_Work task_: Go through the data and count each line that has the string "video". Give that count alone.
== Supplied material ==
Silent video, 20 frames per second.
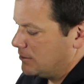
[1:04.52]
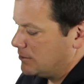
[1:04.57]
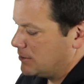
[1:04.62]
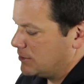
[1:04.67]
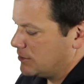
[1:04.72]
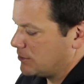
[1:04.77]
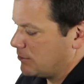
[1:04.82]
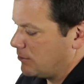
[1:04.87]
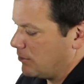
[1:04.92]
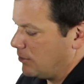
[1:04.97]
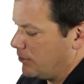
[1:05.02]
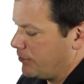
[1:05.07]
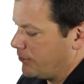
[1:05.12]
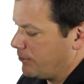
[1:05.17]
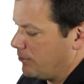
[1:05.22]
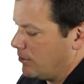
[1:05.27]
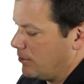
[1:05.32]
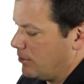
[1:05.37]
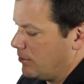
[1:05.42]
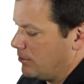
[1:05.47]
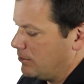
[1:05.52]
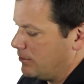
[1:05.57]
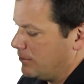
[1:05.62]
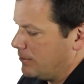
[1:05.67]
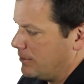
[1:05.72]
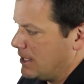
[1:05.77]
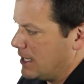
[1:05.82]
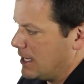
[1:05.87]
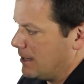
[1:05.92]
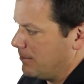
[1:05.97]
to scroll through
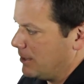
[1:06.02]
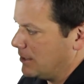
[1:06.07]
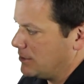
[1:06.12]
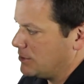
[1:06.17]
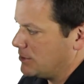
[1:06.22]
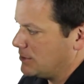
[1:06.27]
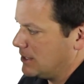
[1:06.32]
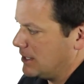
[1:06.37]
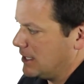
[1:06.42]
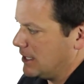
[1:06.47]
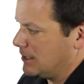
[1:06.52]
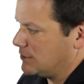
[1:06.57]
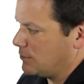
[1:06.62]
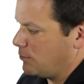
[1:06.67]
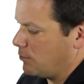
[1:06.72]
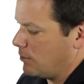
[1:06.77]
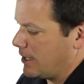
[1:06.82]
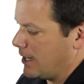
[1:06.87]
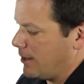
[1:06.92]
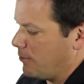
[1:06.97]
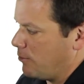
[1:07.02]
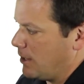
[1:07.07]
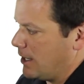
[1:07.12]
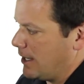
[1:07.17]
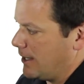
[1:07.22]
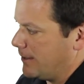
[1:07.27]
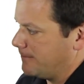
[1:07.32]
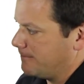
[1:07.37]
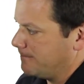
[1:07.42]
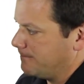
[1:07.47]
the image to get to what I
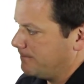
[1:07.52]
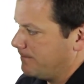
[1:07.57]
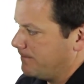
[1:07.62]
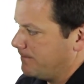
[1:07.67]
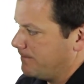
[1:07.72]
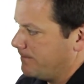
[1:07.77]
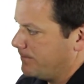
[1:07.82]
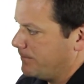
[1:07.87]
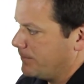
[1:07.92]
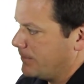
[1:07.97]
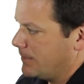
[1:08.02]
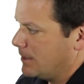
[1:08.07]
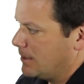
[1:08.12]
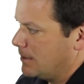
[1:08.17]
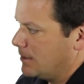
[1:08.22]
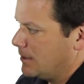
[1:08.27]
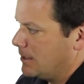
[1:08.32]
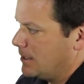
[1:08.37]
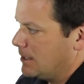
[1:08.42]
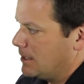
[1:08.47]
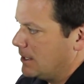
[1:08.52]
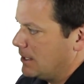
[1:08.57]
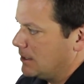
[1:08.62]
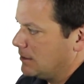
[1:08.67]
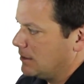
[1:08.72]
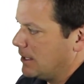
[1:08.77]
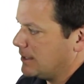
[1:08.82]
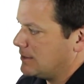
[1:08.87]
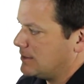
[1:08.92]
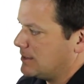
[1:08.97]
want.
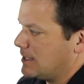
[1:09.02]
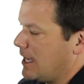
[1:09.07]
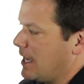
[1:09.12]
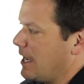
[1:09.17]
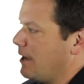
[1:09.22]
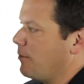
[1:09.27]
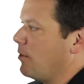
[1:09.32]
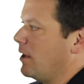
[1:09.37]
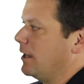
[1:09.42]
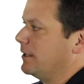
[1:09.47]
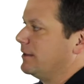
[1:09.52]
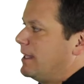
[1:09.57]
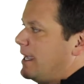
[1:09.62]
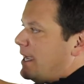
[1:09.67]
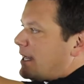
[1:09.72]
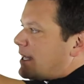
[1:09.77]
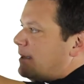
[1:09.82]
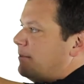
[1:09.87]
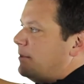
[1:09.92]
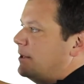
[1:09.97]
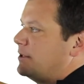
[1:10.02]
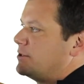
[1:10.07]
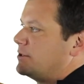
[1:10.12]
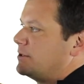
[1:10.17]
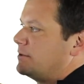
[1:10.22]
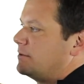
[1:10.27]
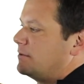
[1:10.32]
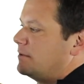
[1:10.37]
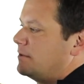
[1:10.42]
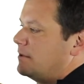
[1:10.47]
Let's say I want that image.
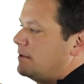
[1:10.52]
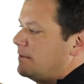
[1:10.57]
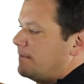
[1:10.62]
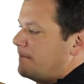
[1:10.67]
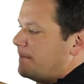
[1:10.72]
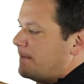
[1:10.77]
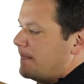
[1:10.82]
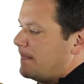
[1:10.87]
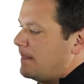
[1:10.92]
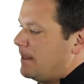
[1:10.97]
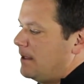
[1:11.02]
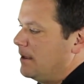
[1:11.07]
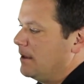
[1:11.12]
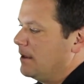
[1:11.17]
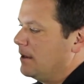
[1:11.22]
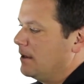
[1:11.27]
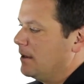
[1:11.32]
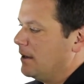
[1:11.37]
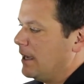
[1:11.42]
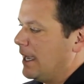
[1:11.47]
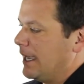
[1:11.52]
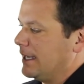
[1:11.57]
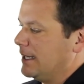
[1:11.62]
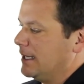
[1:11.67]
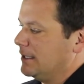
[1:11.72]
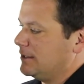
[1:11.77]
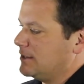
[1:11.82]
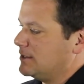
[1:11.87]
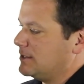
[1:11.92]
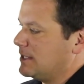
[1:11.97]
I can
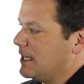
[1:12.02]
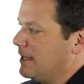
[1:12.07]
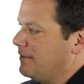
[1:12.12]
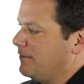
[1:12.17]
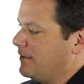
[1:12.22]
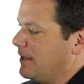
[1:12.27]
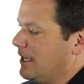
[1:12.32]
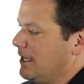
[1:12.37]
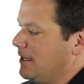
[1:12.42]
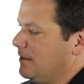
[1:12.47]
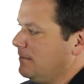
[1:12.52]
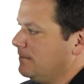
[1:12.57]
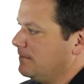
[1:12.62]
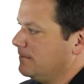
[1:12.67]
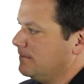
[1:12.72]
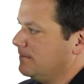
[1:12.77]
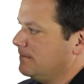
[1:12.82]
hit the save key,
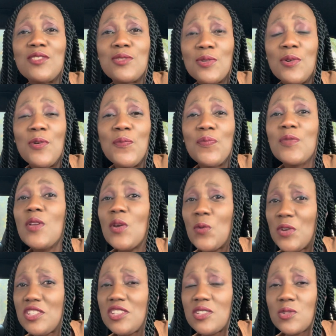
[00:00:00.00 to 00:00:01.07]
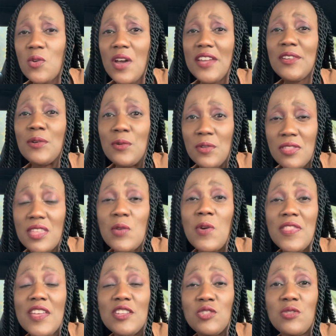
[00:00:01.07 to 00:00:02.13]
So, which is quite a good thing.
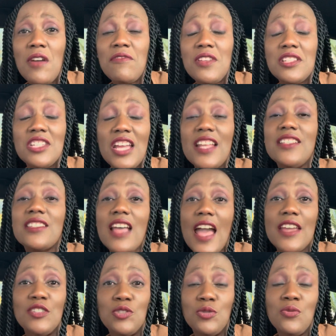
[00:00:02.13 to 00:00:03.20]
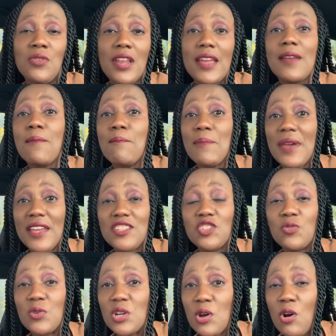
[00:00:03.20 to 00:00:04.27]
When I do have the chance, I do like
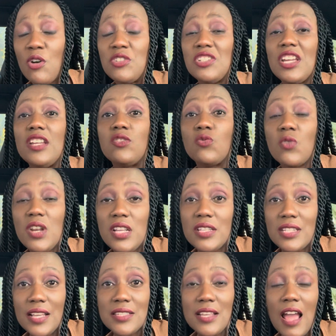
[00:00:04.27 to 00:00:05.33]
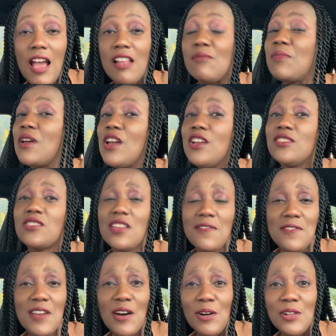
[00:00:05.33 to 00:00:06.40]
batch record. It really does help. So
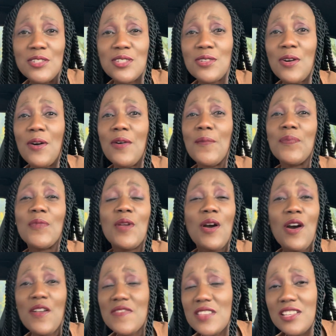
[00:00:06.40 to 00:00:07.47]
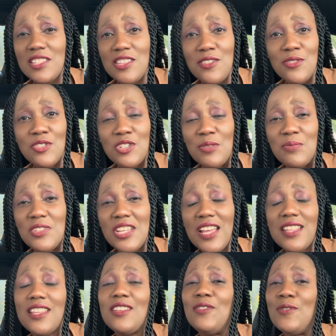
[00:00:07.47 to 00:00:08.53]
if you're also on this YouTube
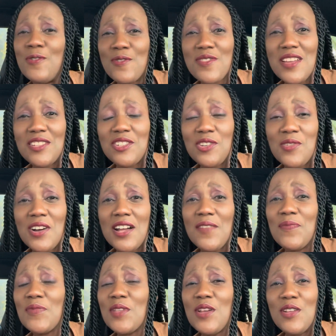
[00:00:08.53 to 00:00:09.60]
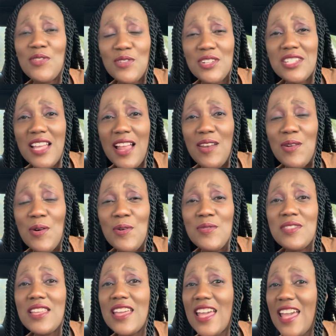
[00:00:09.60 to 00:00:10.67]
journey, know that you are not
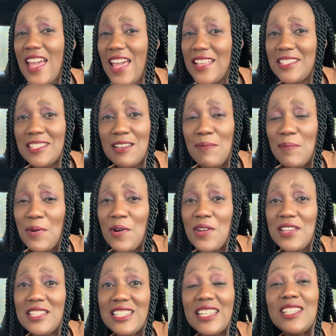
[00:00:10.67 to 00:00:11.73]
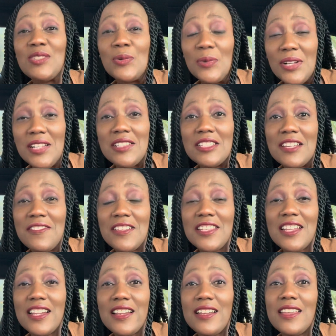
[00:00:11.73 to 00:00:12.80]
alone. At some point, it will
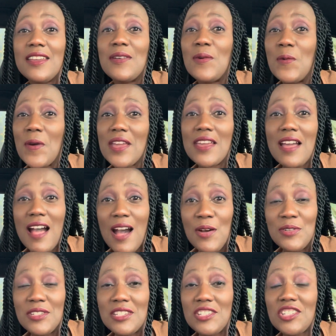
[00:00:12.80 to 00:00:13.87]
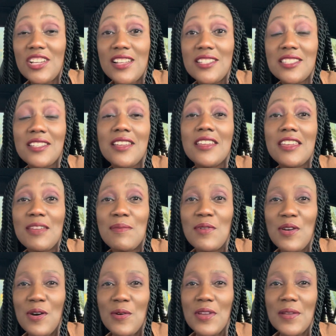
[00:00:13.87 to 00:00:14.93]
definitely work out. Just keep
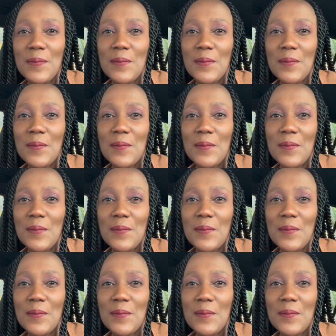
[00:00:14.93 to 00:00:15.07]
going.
===
== Supplied material ==
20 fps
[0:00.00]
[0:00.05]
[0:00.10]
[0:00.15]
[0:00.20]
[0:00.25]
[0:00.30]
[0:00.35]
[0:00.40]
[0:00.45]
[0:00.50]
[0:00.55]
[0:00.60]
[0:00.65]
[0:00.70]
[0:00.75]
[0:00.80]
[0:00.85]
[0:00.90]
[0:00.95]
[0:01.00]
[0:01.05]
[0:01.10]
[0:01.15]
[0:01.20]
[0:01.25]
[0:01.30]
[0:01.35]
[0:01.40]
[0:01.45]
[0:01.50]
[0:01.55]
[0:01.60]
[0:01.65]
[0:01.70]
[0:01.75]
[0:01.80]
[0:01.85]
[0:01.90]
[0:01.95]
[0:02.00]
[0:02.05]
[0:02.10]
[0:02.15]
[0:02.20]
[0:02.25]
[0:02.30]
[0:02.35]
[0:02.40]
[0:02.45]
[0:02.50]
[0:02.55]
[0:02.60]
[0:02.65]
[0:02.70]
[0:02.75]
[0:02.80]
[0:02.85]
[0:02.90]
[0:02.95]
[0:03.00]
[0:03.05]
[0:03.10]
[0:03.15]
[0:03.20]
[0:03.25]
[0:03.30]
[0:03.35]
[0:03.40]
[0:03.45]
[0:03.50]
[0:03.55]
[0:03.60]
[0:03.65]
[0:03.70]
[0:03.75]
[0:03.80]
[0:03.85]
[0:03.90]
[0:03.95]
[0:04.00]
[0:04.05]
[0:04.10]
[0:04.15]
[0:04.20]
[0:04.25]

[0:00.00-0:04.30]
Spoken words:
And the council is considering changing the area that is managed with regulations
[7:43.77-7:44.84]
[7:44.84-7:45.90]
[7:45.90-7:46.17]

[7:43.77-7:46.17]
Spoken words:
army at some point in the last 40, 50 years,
===
== Supplied material ==
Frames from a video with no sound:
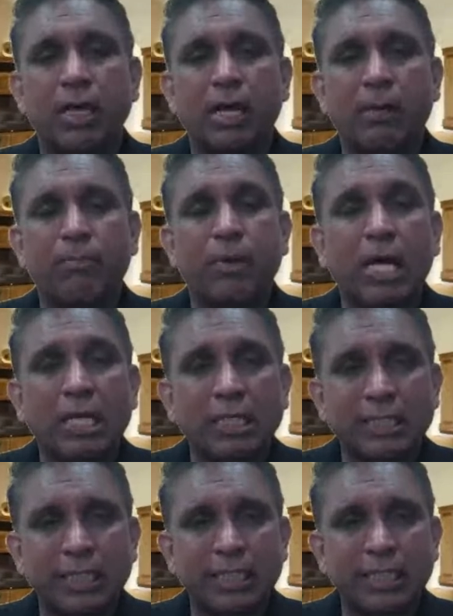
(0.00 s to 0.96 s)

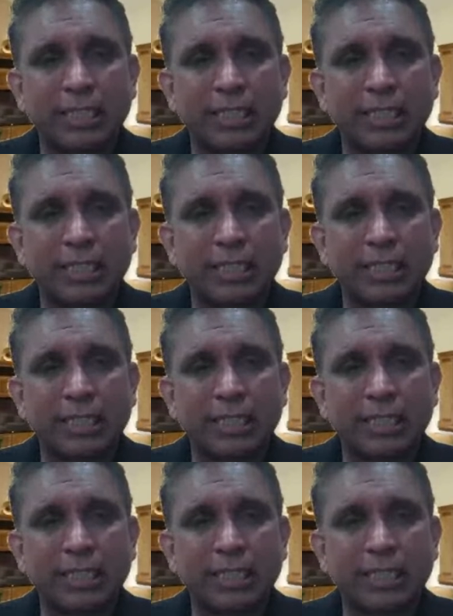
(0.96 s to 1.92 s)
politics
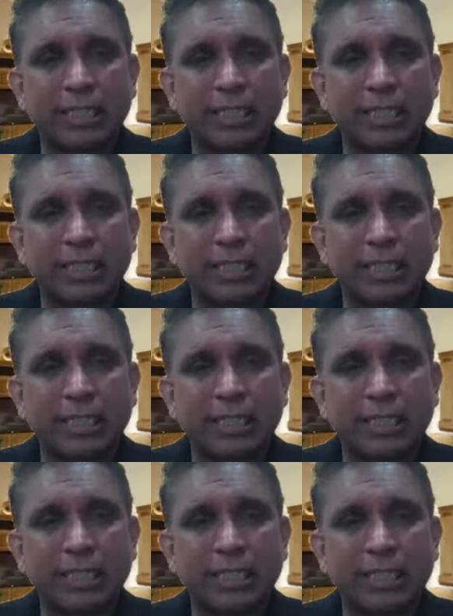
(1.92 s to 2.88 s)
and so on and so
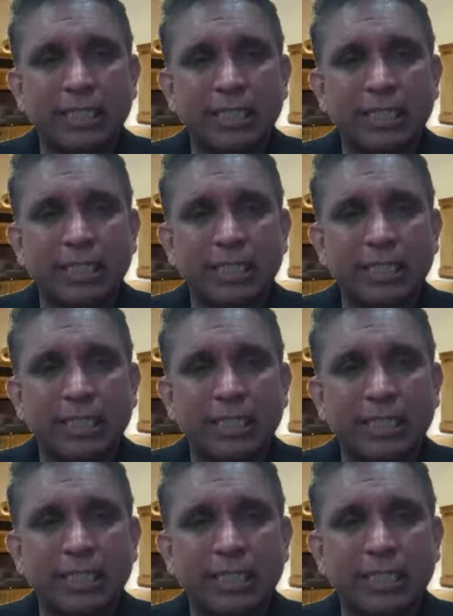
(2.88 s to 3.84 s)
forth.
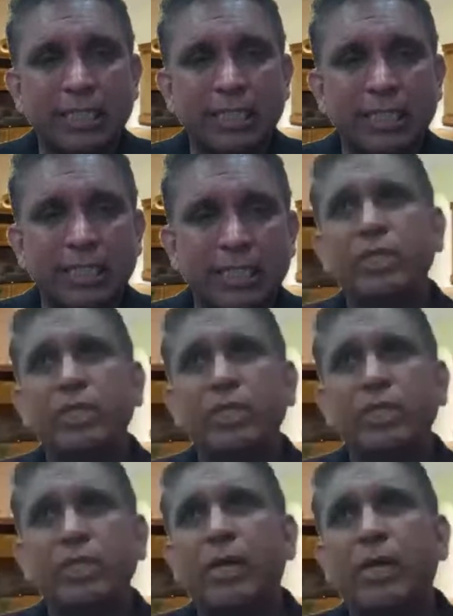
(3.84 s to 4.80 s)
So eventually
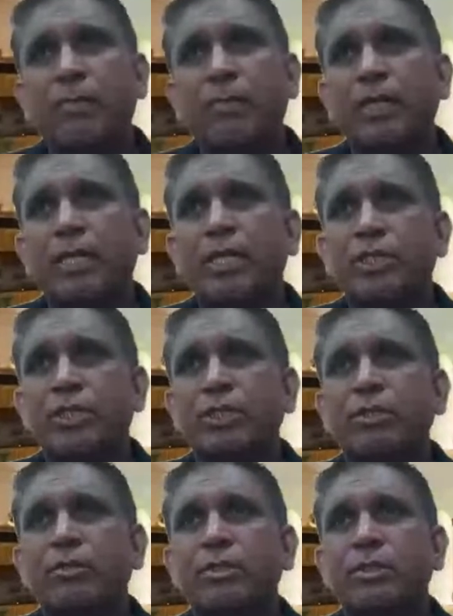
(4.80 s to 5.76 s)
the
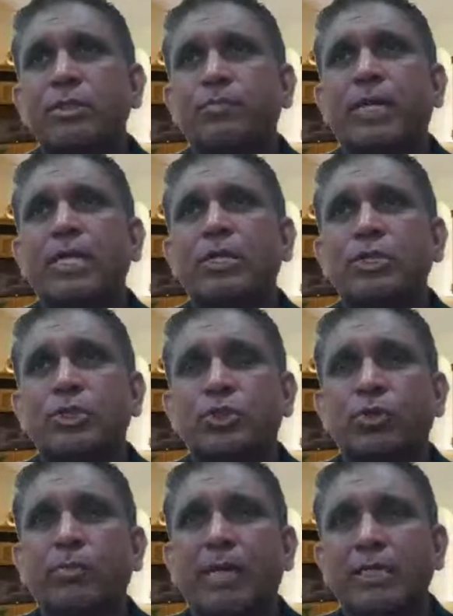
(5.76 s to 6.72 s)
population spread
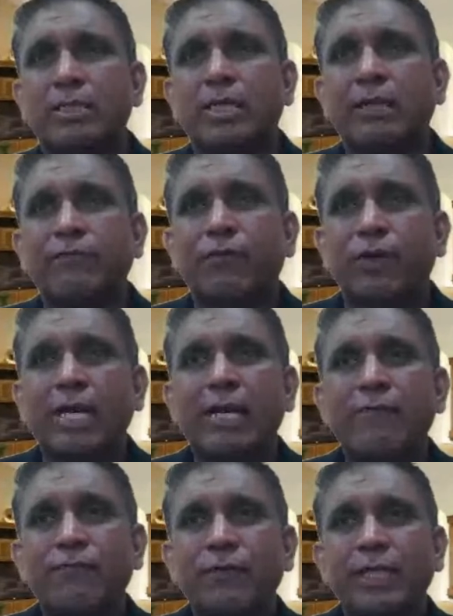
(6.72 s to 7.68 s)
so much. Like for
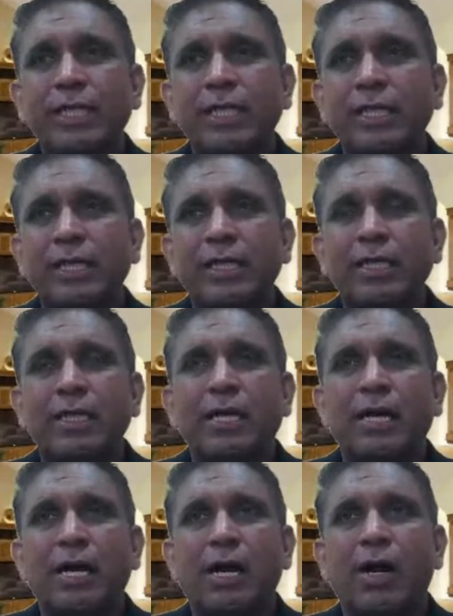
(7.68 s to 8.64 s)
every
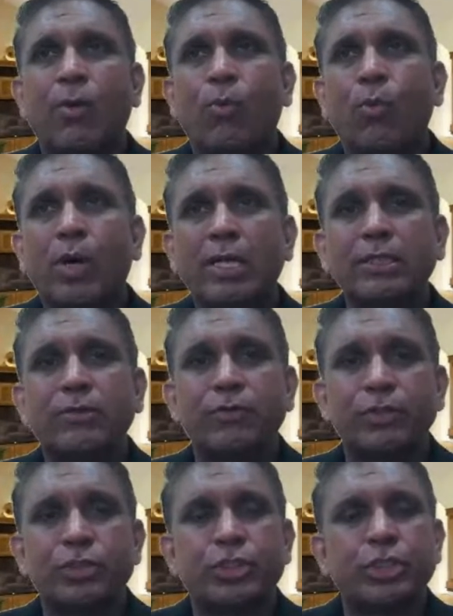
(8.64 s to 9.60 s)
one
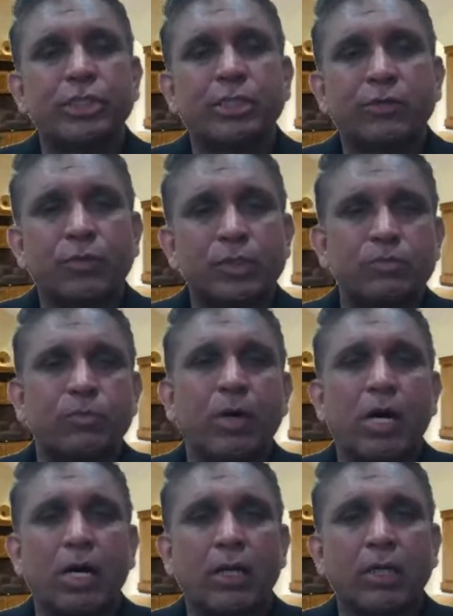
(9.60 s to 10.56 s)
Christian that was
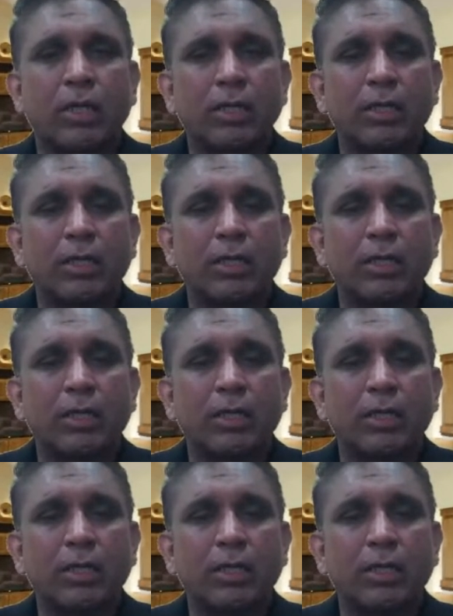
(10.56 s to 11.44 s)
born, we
===
_Solution for this problem_: 2